Vladimir Safatle: Maio de 68 no Brasil

Luta deixou filhos e netos, de sangue e de espírito, que nunca se esquecerão.
Foto: Evandro Teixeira/Divulgação
Foto: Evandro Teixeira/Divulgação

Luta deixou filhos e netos, de sangue e de espírito, que nunca se esquecerão

É sintomático o silêncio dominante atual a respeito de Maio de 68 no Brasil. Em circunstâncias normais, poderíamos esperar uma reflexão articulada a respeito deste momento importante da história nacional, suas aspirações e impasses. No entanto, algo funciona atualmente sob a sombra da lógica do esquecimento, como se fosse questão de melhor não lembrar o que pode sempre retornar.

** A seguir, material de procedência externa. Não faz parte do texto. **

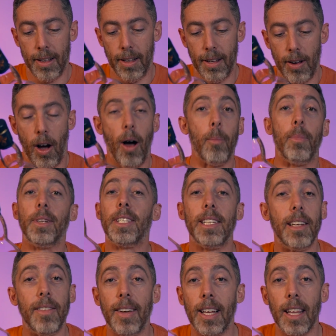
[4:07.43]
you know, I'm
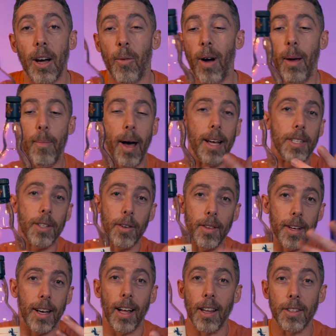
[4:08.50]
perceiving it that way based on
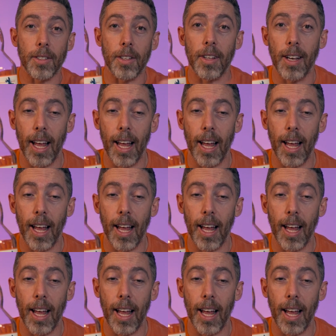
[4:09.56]
the colors on the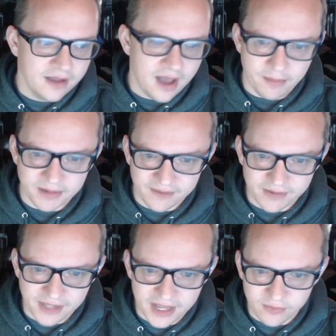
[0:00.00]
going to give it a
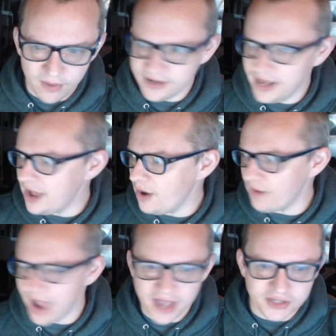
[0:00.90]
like right now
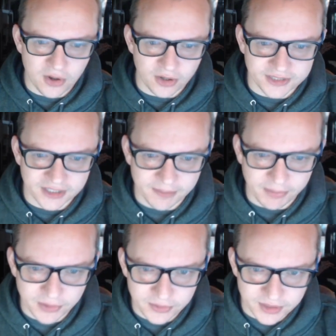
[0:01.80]
as
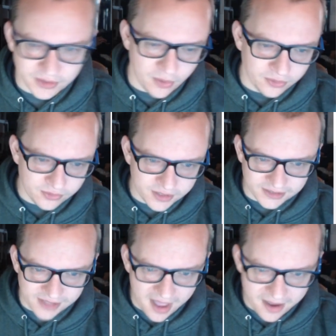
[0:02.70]
Yardsaleapalooza, going through this
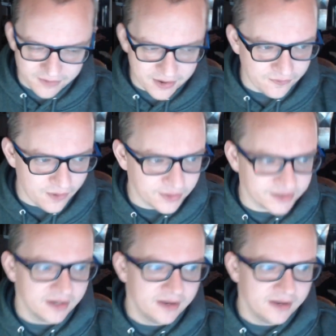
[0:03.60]
live here, folks.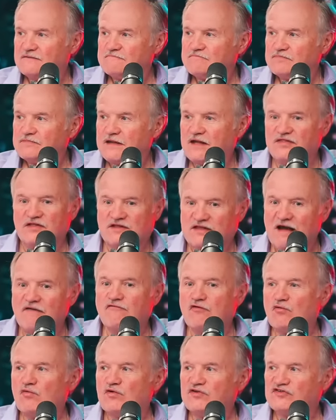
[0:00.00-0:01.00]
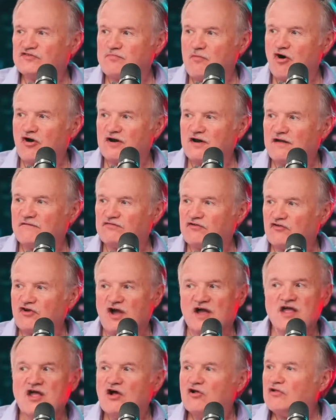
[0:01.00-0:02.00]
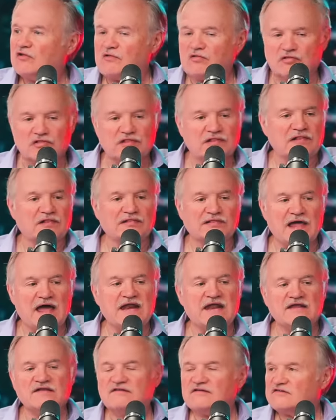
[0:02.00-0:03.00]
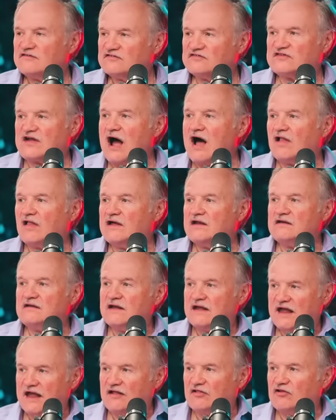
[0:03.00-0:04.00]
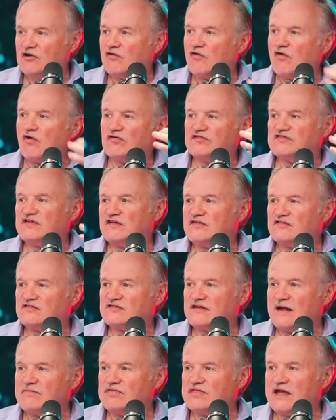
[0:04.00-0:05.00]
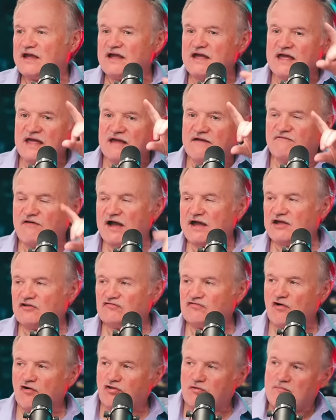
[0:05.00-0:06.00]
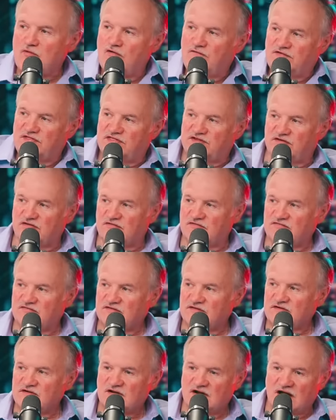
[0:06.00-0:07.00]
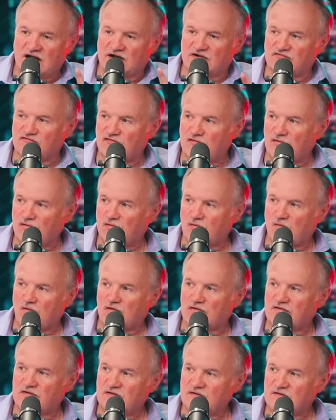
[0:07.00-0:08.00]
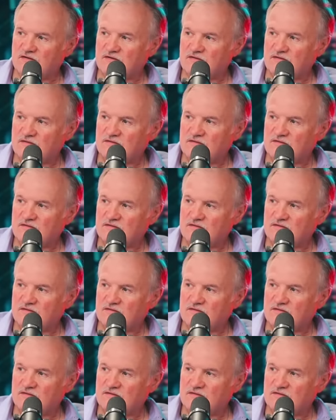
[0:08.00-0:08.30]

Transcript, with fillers: Yeah. And the devil was smart enough to do it. Lenin, Stalin, Hitler all said the same thing. If I control the movie theaters, I control the world. Wow.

Lembremos como a ditadura militar brasileira havia se imposto como uma experiência “transitória”. Logo após o golpe, ainda se falava em eleições presidenciais em 1965. Foi aos poucos que a “intervenção militar” mostrou sua verdadeira face, a saber, aquela de um regime que nunca iria passar por completo, que mesmo depois de terminado saberia como continuar.

O sentimento social de sufocamento crescia com a promulgação de uma Constituição autoritária, com a consciência da impossibilidade da via eleitoral, como os casuísmos que apareciam diante dos resultados eleitorais desfavoráveis à ditadura.

Nesse contexto, as revoltas estudantis aparecem como o primeiro momento efetivo de resistência à ditadura. Elas colocavam em questão os modos de oposição reinantes, já que o Brasil desenvolvera uma ditadura com uma capacidade de amortização de tensões maior do que aquelas que conheceriam seus vizinhos.

Estamos a falar de uma ditadura que criou um partido de oposição para chamar de seu, não por acaso o conhecido MDB. Uma ditadura que aplicou não o princípio do assassinato em massa, mas do assassinato seletivo que tinha a força de paralisar todo o conjunto da vida social com um esforço menor.

Nesse horizonte, constituíram-se os primeiros grupos efetivos de luta armada no Brasil. Ou seja, a história de Maio de 68 no Brasil é indissociável dessa opção pela luta armada que levaria boa parte dos estudantes à clandestinidade.

A violência contra eles seria ainda mais brutal do que aquela que ocorreria em outros países latino-americanos. Pois até hoje seus corpos continuam desaparecidos, seus nomes, apagados da memória nacional, suas ações, recusadas.

Mas seria importante lembrar como o contexto legitimava tal escolha. O Brasil se situava em meio a uma ditadura claramente tipificada enquanto tal.

Um princípio fundamental a ser aceito em qualquer democracia que queira fazer jus a tal nome, mesmo uma democracia liberal, é: toda ação contra um Estado ilegal é uma ação legal. Mesmo segundo princípios liberais, a luta armada contra a tirania é um direito. Note-se como vários líderes da luta armada, como Carlos Marighella, eram até então atores políticos bastante integrados ao que se chamaria de jogo democrático. Marighella opta por organizar a luta armada apenas após a implantação da ditadura militar, abandonando assim a diretriz hegemônica do PCB de então. Ou seja, sua escolha é motivada por um fechamento do horizonte político nacional, ela responde a tal fechamento.

Impor a uma sociedade a brutalidade da ditadura, da censura e da exceção e ainda esperar que a integralidade de seus cidadãos não use de todos os meios para se rebelar é desconhecer as dinâmicas mais profundas da história dos povos.

Nesse sentido, Maio de 68 no Brasil mostrou claramente como emergia uma juventude que não estava disposta a continuar a ser sufocada. Ela foi fundamental para que o Brasil conservasse uma dinâmica de transformações possíveis e de tensões. Ela deixou filhos e netos, de sangue e de espírito, que nunca estarão dispostos a esquecer o que eles fizeram e o que representaram.

Há um dever de memória a ser feito, ainda mais nos momentos sombrios da história nacional.

* Vladimir Safatle é filósofo, é professor livre-docente do Departamento de Filosofia da USP (Universidade de São Paulo).